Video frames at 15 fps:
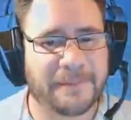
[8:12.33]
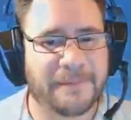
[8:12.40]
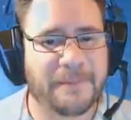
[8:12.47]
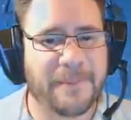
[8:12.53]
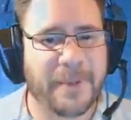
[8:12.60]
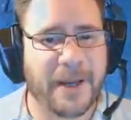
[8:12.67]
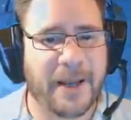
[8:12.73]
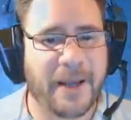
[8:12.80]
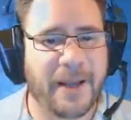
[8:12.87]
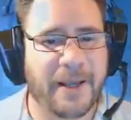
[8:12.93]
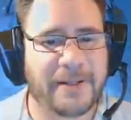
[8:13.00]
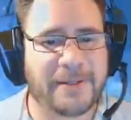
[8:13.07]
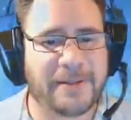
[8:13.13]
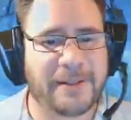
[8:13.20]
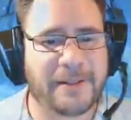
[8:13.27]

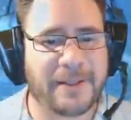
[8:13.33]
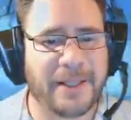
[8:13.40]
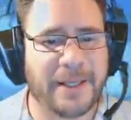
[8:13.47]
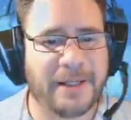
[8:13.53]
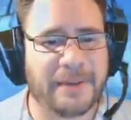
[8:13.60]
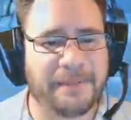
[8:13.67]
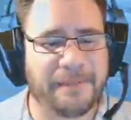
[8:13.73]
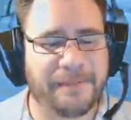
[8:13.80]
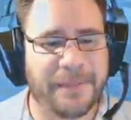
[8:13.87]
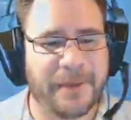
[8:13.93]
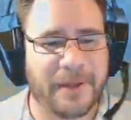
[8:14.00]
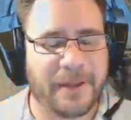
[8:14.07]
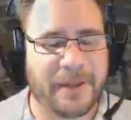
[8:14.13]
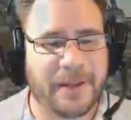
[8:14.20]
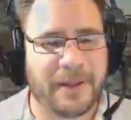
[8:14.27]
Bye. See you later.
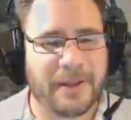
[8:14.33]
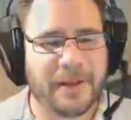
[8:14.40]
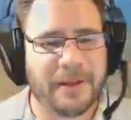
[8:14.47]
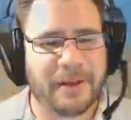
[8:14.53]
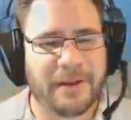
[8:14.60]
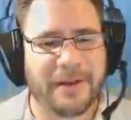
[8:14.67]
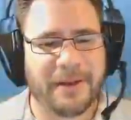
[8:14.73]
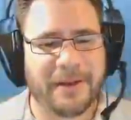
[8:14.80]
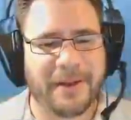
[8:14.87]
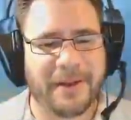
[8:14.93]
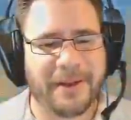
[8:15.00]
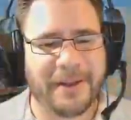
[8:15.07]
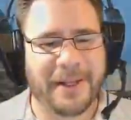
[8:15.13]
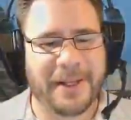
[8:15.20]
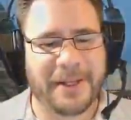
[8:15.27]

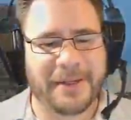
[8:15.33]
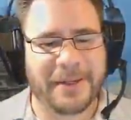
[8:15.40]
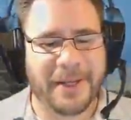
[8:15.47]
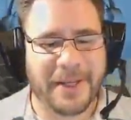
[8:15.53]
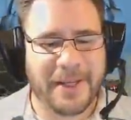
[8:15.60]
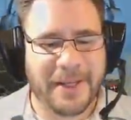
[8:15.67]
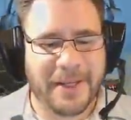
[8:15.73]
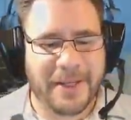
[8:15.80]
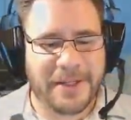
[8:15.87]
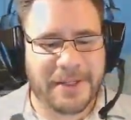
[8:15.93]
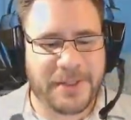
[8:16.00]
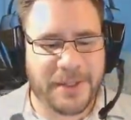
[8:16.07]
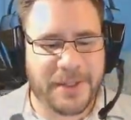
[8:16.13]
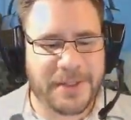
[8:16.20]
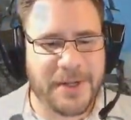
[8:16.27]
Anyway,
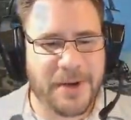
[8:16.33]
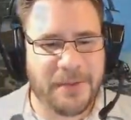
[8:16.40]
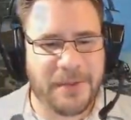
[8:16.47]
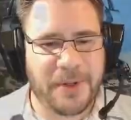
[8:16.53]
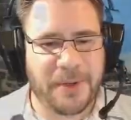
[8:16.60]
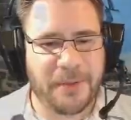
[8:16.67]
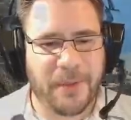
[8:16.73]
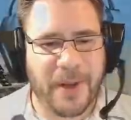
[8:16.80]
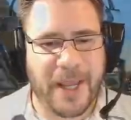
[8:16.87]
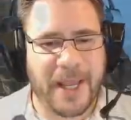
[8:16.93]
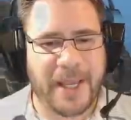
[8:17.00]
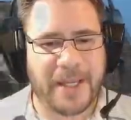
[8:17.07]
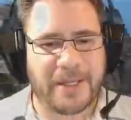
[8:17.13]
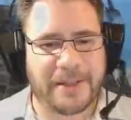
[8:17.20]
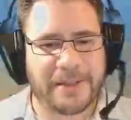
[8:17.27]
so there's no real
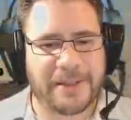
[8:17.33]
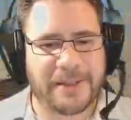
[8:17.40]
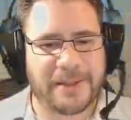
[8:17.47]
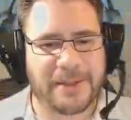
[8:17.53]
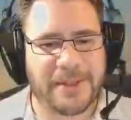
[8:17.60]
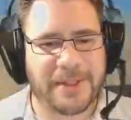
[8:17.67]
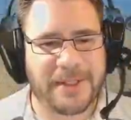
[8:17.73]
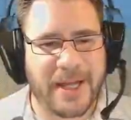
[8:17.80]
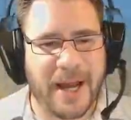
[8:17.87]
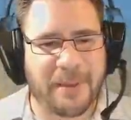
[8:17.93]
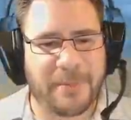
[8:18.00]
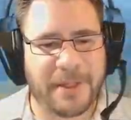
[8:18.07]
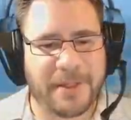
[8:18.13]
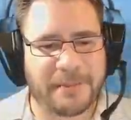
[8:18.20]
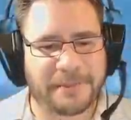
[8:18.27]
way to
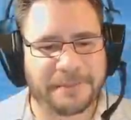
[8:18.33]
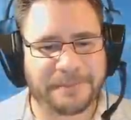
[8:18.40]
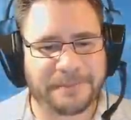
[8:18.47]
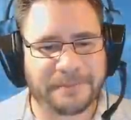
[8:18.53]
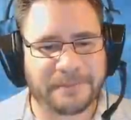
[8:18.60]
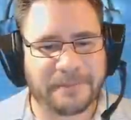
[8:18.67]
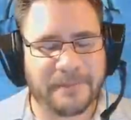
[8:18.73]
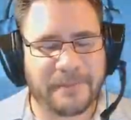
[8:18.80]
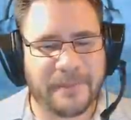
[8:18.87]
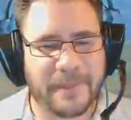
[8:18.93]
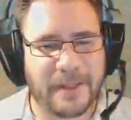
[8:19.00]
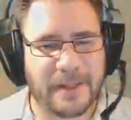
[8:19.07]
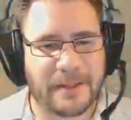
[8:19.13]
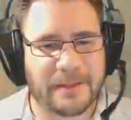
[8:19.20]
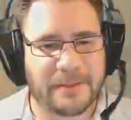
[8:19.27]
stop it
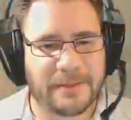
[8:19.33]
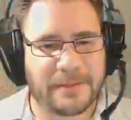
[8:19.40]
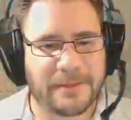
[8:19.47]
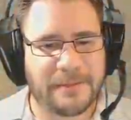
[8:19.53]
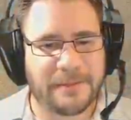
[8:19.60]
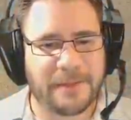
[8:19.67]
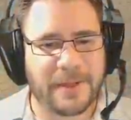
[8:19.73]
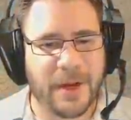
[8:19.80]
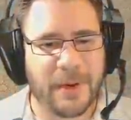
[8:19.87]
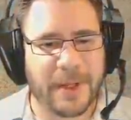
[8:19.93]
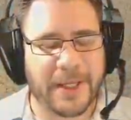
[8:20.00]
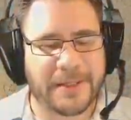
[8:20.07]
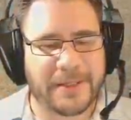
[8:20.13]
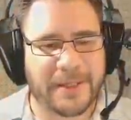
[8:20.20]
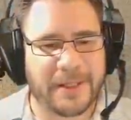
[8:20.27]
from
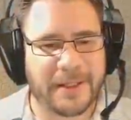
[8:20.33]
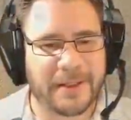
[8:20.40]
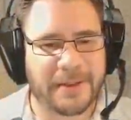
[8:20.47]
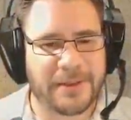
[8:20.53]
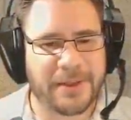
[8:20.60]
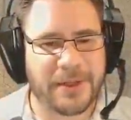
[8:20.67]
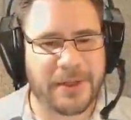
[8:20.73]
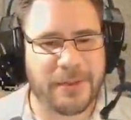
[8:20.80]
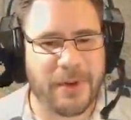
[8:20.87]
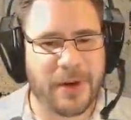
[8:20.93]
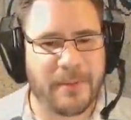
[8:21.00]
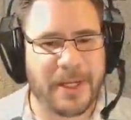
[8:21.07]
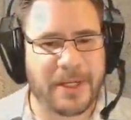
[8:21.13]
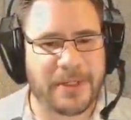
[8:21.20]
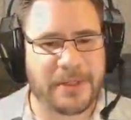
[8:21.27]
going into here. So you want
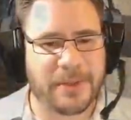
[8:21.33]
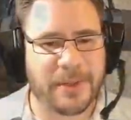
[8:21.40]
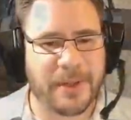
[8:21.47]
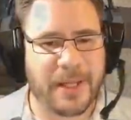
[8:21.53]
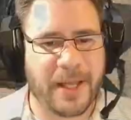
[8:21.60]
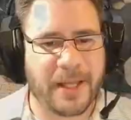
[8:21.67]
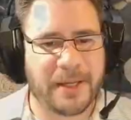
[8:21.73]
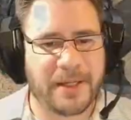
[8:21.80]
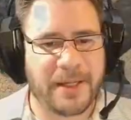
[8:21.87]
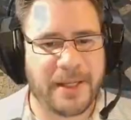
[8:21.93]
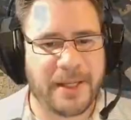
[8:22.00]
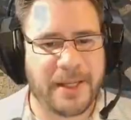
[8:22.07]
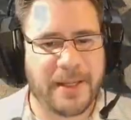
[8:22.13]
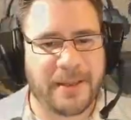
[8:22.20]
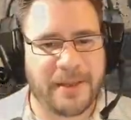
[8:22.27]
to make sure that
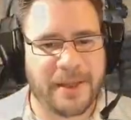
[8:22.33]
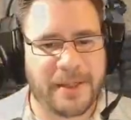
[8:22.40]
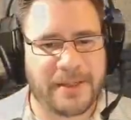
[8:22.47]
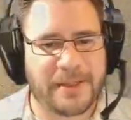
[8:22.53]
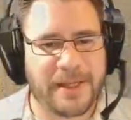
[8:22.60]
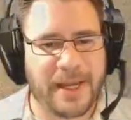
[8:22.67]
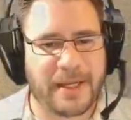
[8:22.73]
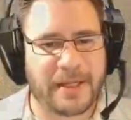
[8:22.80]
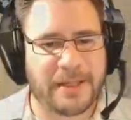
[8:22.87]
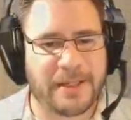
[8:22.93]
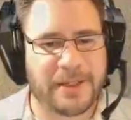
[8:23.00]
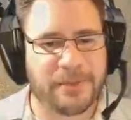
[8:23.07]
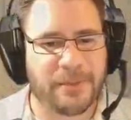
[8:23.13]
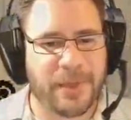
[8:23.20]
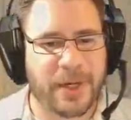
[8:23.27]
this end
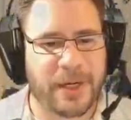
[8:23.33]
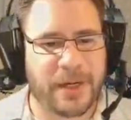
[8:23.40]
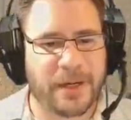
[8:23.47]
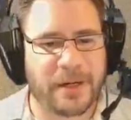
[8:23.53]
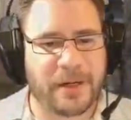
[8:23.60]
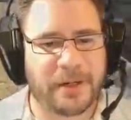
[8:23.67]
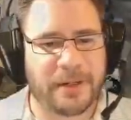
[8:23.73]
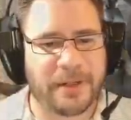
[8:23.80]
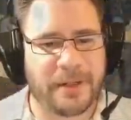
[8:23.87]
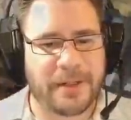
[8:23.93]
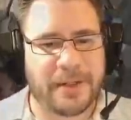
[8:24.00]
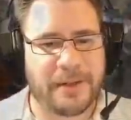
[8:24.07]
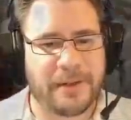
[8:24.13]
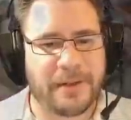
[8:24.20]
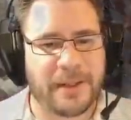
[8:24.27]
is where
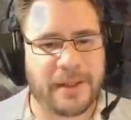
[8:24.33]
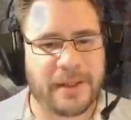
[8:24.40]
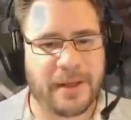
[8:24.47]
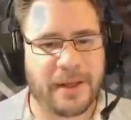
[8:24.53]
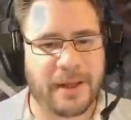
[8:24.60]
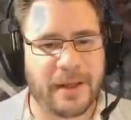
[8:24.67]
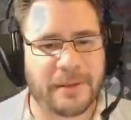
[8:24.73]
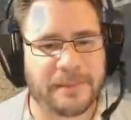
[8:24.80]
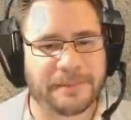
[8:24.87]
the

++++

EXERCISE GOAL
Leave the images behind and write out every entry exactly.

OUTPUT FOR THIS TASK
Video frames at 15 fps:
[8:12.33]
[8:12.40]
[8:12.47]
[8:12.53]
[8:12.60]
[8:12.67]
[8:12.73]
[8:12.80]
[8:12.87]
[8:12.93]
[8:13.00]
[8:13.07]
[8:13.13]
[8:13.20]
[8:13.27]

[8:13.33]
[8:13.40]
[8:13.47]
[8:13.53]
[8:13.60]
[8:13.67]
[8:13.73]
[8:13.80]
[8:13.87]
[8:13.93]
[8:14.00]
[8:14.07]
[8:14.13]
[8:14.20]
[8:14.27]
Bye. See you later.
[8:14.33]
[8:14.40]
[8:14.47]
[8:14.53]
[8:14.60]
[8:14.67]
[8:14.73]
[8:14.80]
[8:14.87]
[8:14.93]
[8:15.00]
[8:15.07]
[8:15.13]
[8:15.20]
[8:15.27]

[8:15.33]
[8:15.40]
[8:15.47]
[8:15.53]
[8:15.60]
[8:15.67]
[8:15.73]
[8:15.80]
[8:15.87]
[8:15.93]
[8:16.00]
[8:16.07]
[8:16.13]
[8:16.20]
[8:16.27]
Anyway,
[8:16.33]
[8:16.40]
[8:16.47]
[8:16.53]
[8:16.60]
[8:16.67]
[8:16.73]
[8:16.80]
[8:16.87]
[8:16.93]
[8:17.00]
[8:17.07]
[8:17.13]
[8:17.20]
[8:17.27]
so there's no real
[8:17.33]
[8:17.40]
[8:17.47]
[8:17.53]
[8:17.60]
[8:17.67]
[8:17.73]
[8:17.80]
[8:17.87]
[8:17.93]
[8:18.00]
[8:18.07]
[8:18.13]
[8:18.20]
[8:18.27]
way to
[8:18.33]
[8:18.40]
[8:18.47]
[8:18.53]
[8:18.60]
[8:18.67]
[8:18.73]
[8:18.80]
[8:18.87]
[8:18.93]
[8:19.00]
[8:19.07]
[8:19.13]
[8:19.20]
[8:19.27]
stop it
[8:19.33]
[8:19.40]
[8:19.47]
[8:19.53]
[8:19.60]
[8:19.67]
[8:19.73]
[8:19.80]
[8:19.87]
[8:19.93]
[8:20.00]
[8:20.07]
[8:20.13]
[8:20.20]
[8:20.27]
from
[8:20.33]
[8:20.40]
[8:20.47]
[8:20.53]
[8:20.60]
[8:20.67]
[8:20.73]
[8:20.80]
[8:20.87]
[8:20.93]
[8:21.00]
[8:21.07]
[8:21.13]
[8:21.20]
[8:21.27]
going into here. So you want
[8:21.33]
[8:21.40]
[8:21.47]
[8:21.53]
[8:21.60]
[8:21.67]
[8:21.73]
[8:21.80]
[8:21.87]
[8:21.93]
[8:22.00]
[8:22.07]
[8:22.13]
[8:22.20]
[8:22.27]
to make sure that
[8:22.33]
[8:22.40]
[8:22.47]
[8:22.53]
[8:22.60]
[8:22.67]
[8:22.73]
[8:22.80]
[8:22.87]
[8:22.93]
[8:23.00]
[8:23.07]
[8:23.13]
[8:23.20]
[8:23.27]
this end
[8:23.33]
[8:23.40]
[8:23.47]
[8:23.53]
[8:23.60]
[8:23.67]
[8:23.73]
[8:23.80]
[8:23.87]
[8:23.93]
[8:24.00]
[8:24.07]
[8:24.13]
[8:24.20]
[8:24.27]
is where
[8:24.33]
[8:24.40]
[8:24.47]
[8:24.53]
[8:24.60]
[8:24.67]
[8:24.73]
[8:24.80]
[8:24.87]
the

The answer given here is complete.